Life cycle analysis methodology incorporating private and social costs

A key question for life cycle analysis has been the translation of the inventory phase of the analysis into results usable in a business environment to make product decisions. The methods routinely used to translate the many dimensions of a life cycle inventory into a single ''score'' or measure of performance have been regularly challenged on a wide range of bases. However, these criticisms fail to recognize the inherent normative nature of the exercise, where the only relevant criterion for success is the ability make a discrete choice from a limited set of alternatives, rather than identifying the ''best'' possible action. The need to discriminate among alternatives, rather than to optimize globally, should allow the analyst to approach the problem of life cycle analysis from a more practical perspective. This premise is tested through the application of a proposed methodology that provides a set of broad ranges of value, in $/kg of every emission, based on aggregate willingness to pay to avoid the environmental impacts of each pollutant.
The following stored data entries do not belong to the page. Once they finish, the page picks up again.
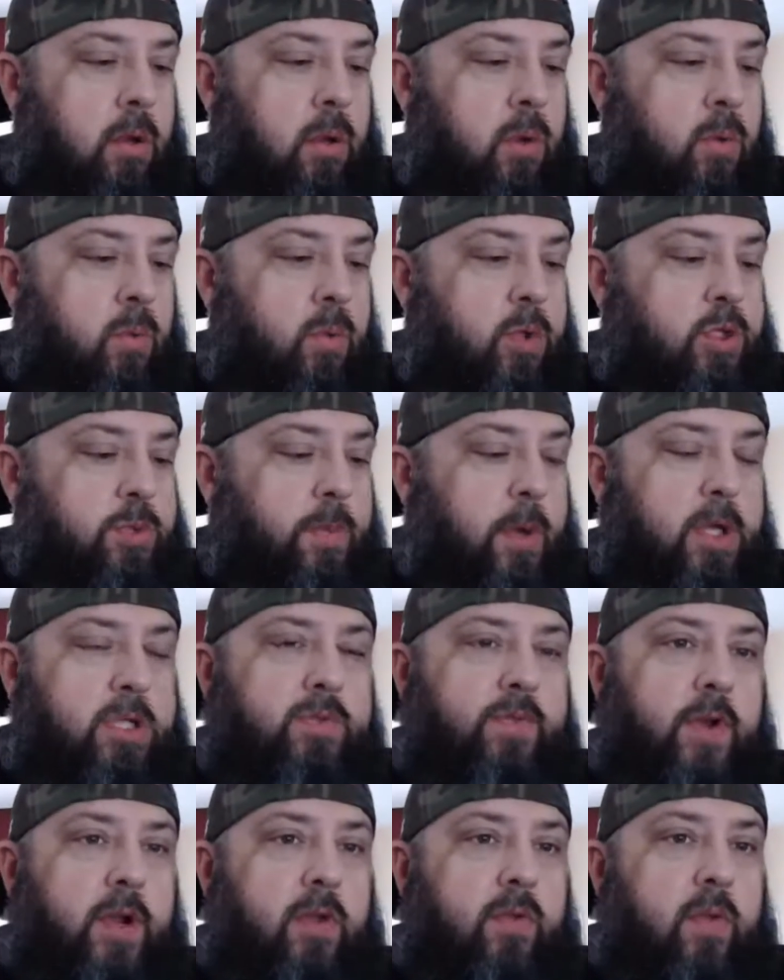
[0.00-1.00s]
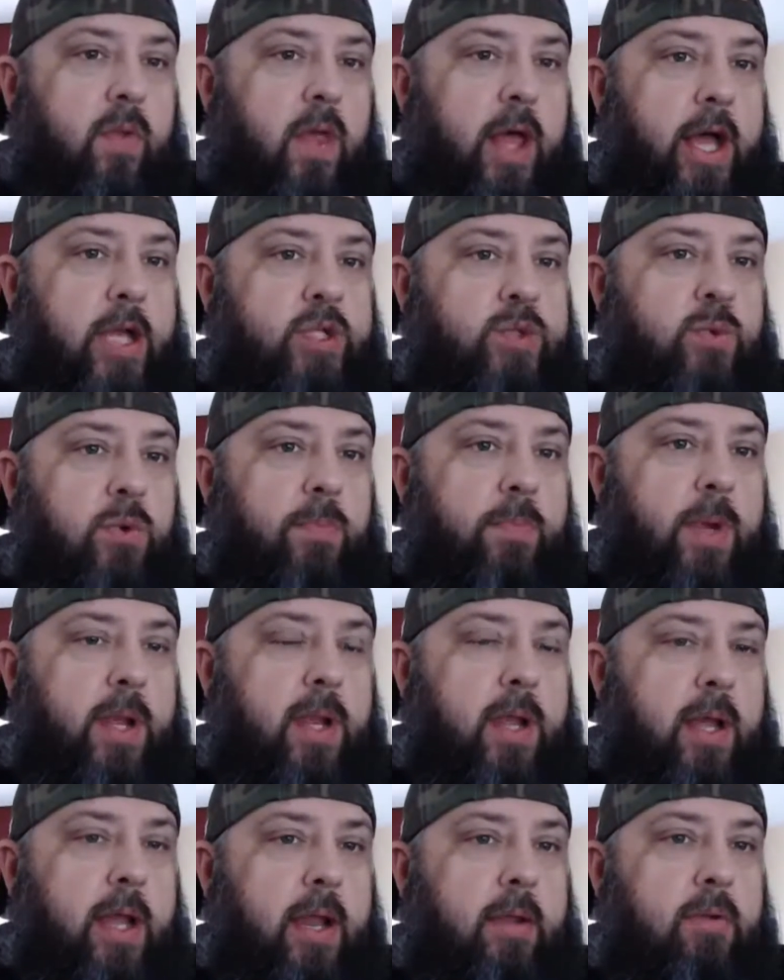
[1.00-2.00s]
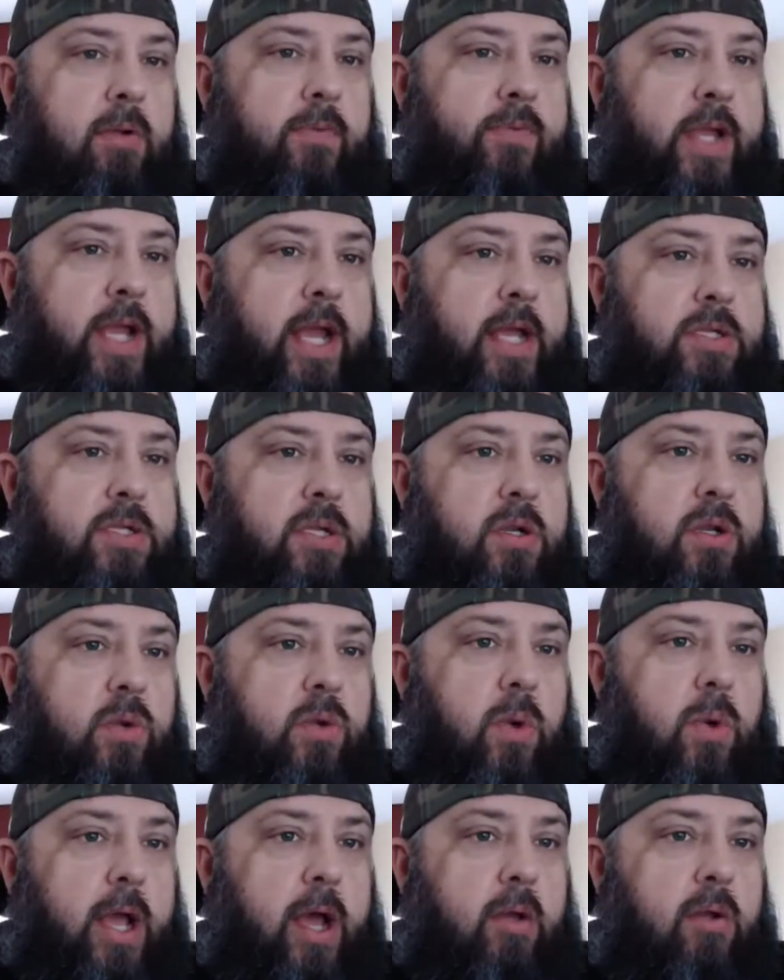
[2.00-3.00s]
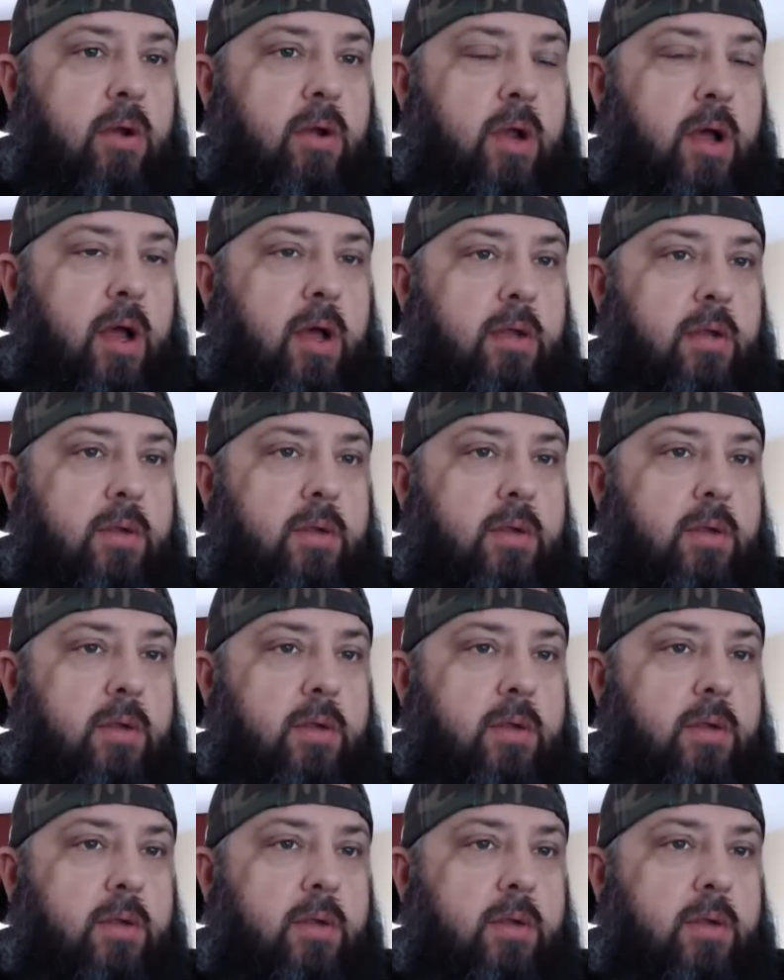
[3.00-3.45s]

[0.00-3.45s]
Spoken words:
response video on the last one, but I don't know if he has a new one out or not.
The ranges include scientific uncertainty, variation in context or location, and a large range of possible values for parameters that have a subjective component. The $/kg ranges can be applied to the life cycle inventories of products to produce measures of overall environmental impact. Often, these ranges are sufficient to determine which is the best of several product or process alternatives. Finally, the methodology provides a quick guide to which pollutants and parameters are the most important, which makes conclusions more transparent, and it helps focuses further analysis for decision making, if no conclusion emerges initially. This kind of methodology can be very useful if the $/kg estimates are reliable. The first half of this paper develops how the ranges were derived. Any potential user needs to understand the notions of value employed; which effects are included and which are not, what the assumptions are, and how the answers can be modified. The second half of the paper demonstrates the application of the methodology to an automotive fender case study.